Mon cher ami,
J’ai écrit à M. de Tessan et à M. Gareizo. Vous comprenez que ces Messieurs se mettent le doigt dans l’oeil avec leur protestation(1). Le Chapitre de Lyon n’avait pas voulu de M. de Montazet(2) pour chanoine, il l’eut pour archevêque, et, en prenant possession de son siège, il dit aux vénérables: Lapidem quem reprobaverunt aedificantes, hic factus est in caput anguli. Ces pauvres gens se déshonorent. Il faut être très bon pour eux.

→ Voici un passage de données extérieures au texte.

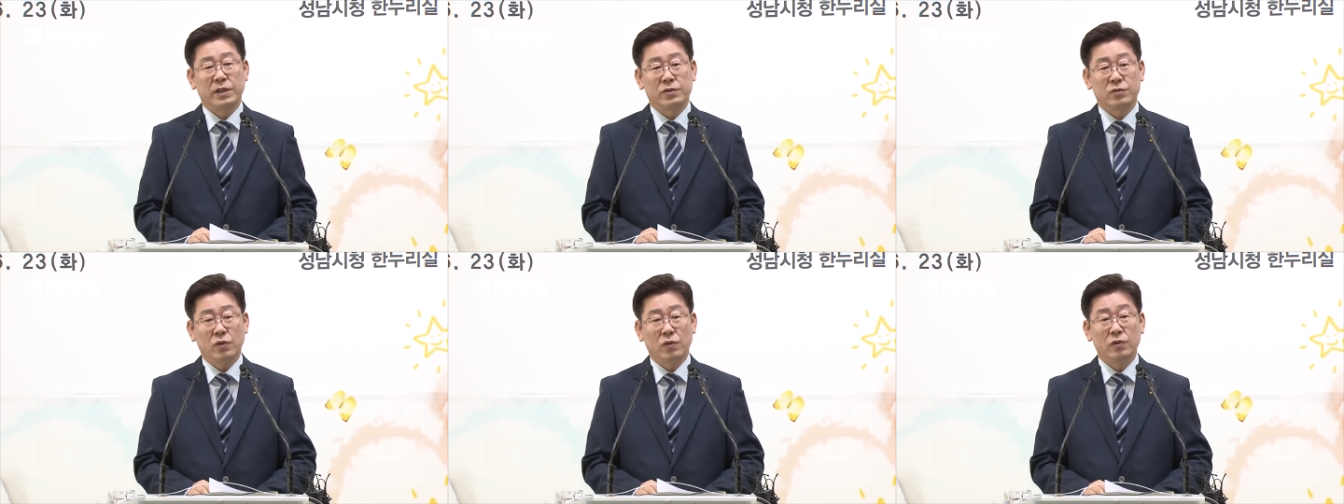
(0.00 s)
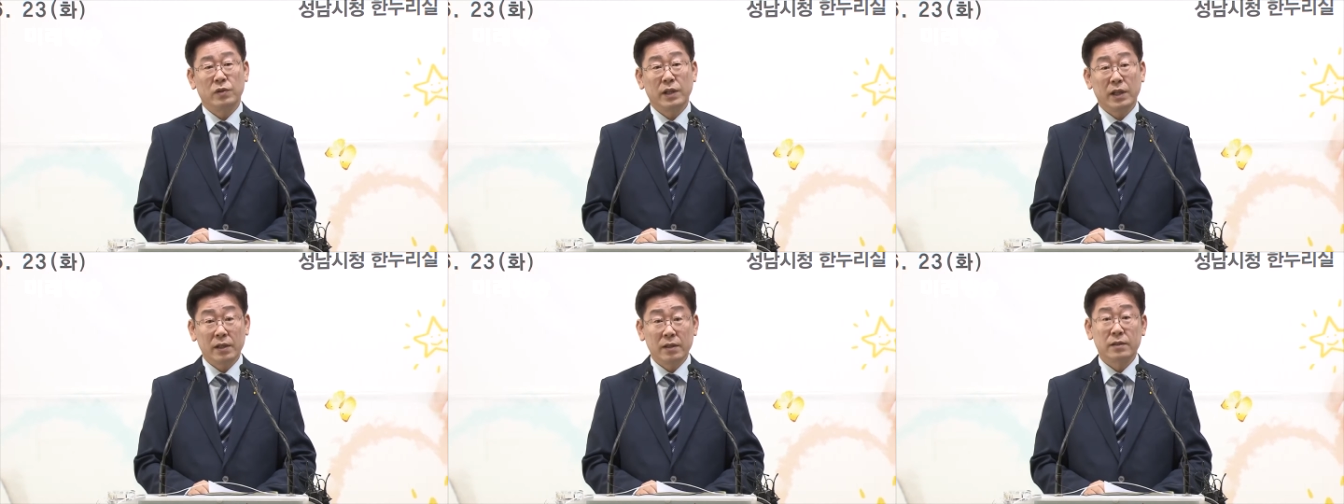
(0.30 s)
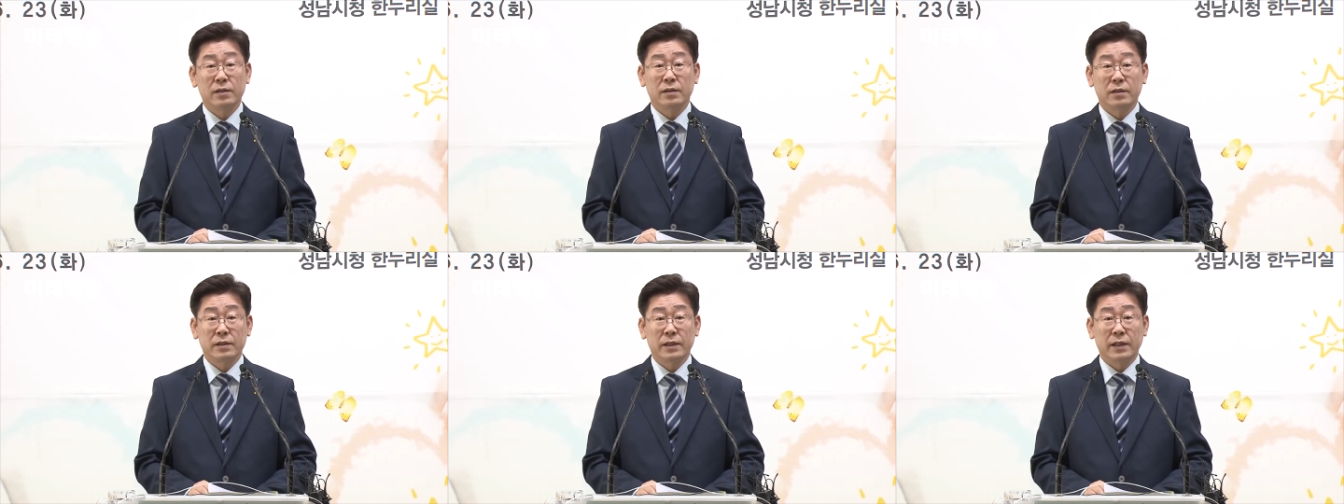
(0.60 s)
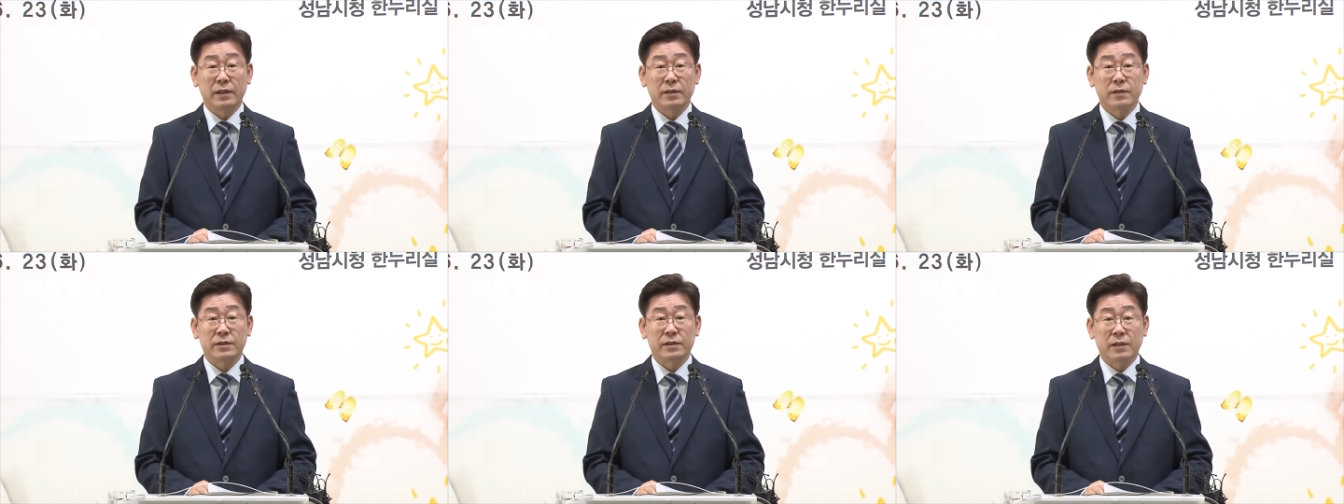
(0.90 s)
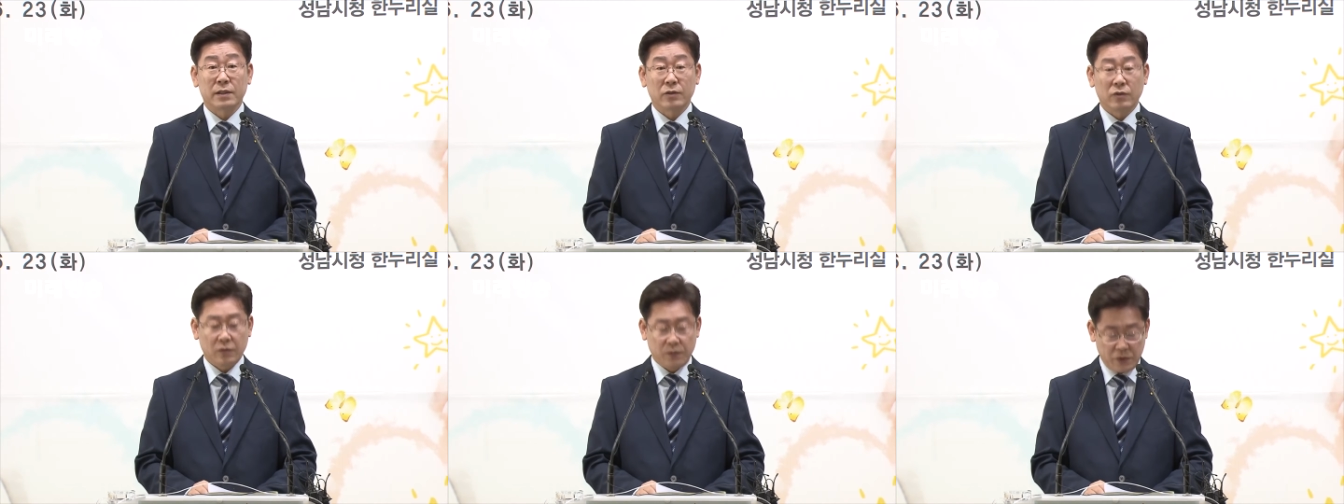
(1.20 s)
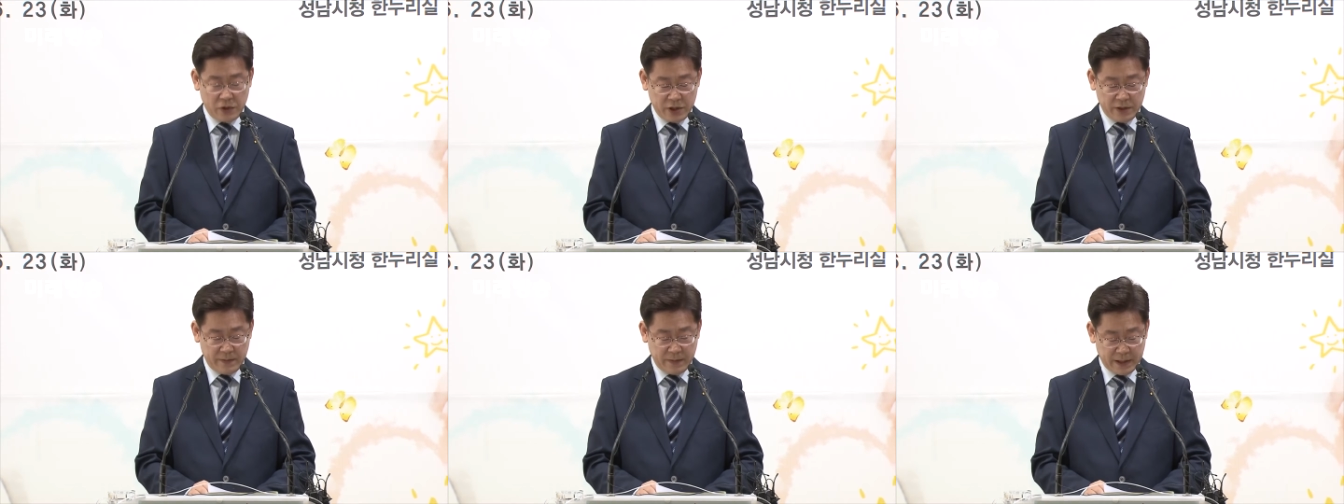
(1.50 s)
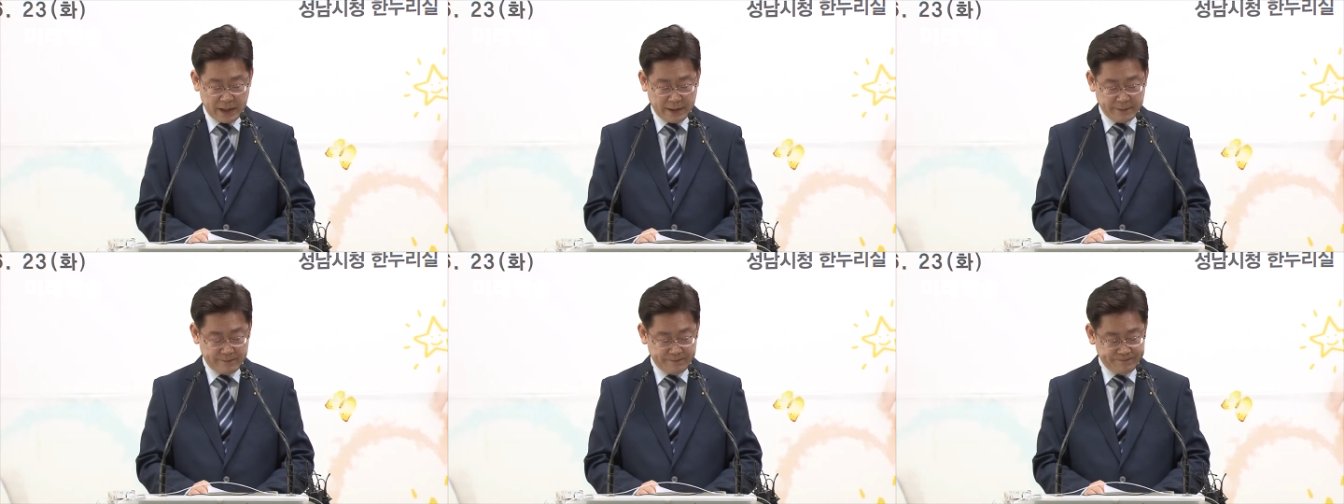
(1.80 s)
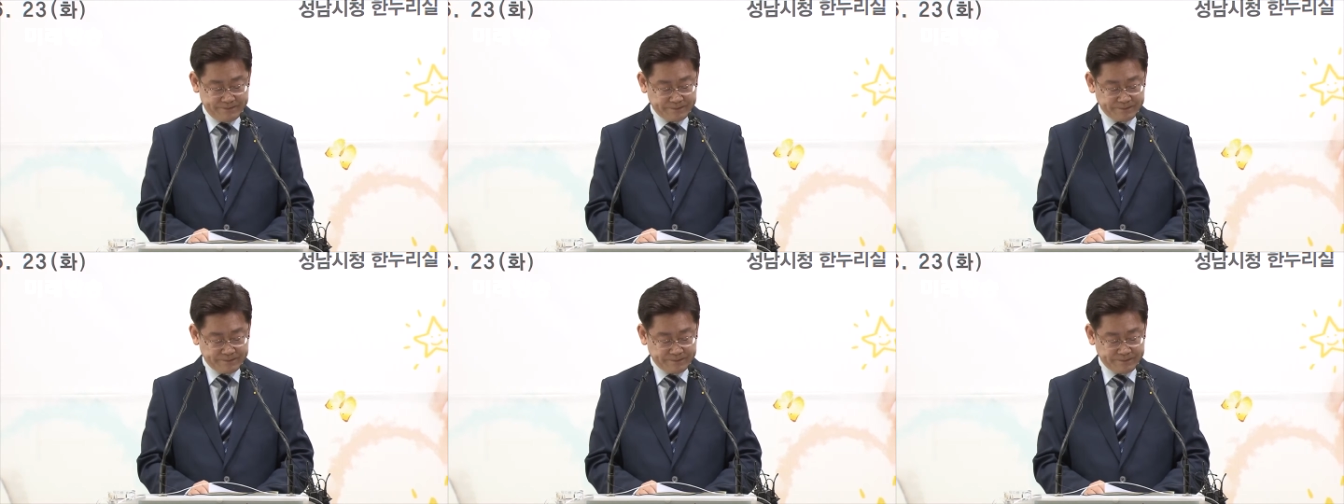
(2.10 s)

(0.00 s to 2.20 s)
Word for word: 속내를 드러낸 것이라고 보여집니다.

Votre lettre n’est pas arrivée, plutôt on part le matin(3). Ecrivez toujours par le courrier du soir. Vous direz à M. Barnouin que je lui ai écrit deux fois et que ce ne sera pas ma faute, si je ne lui écris plus, puisque en pareille circonstance tant de personnes m’ont écrit.
Adieu et tout à vous.
E.D’ALZON.
Dites à M. Gareizo qu’il fasse comprendre aux chanoines que les fureurs de la bourgade tournent contre eux. Les légitimistes exagérés ne peuvent en ce moment être écoutés, puisqu’on a écarté mes trois premiers candidats, en partie parce qu’ils étaient trop légitimistes, surtout M. Gay qui était le candidat de la maréchale.
Faites remettre les lettres ci-jointes.
Lisez, avant de l’envoyer, ma lettre à M. Gareizo et cachetez-la; envoyez-la [tout] de suite.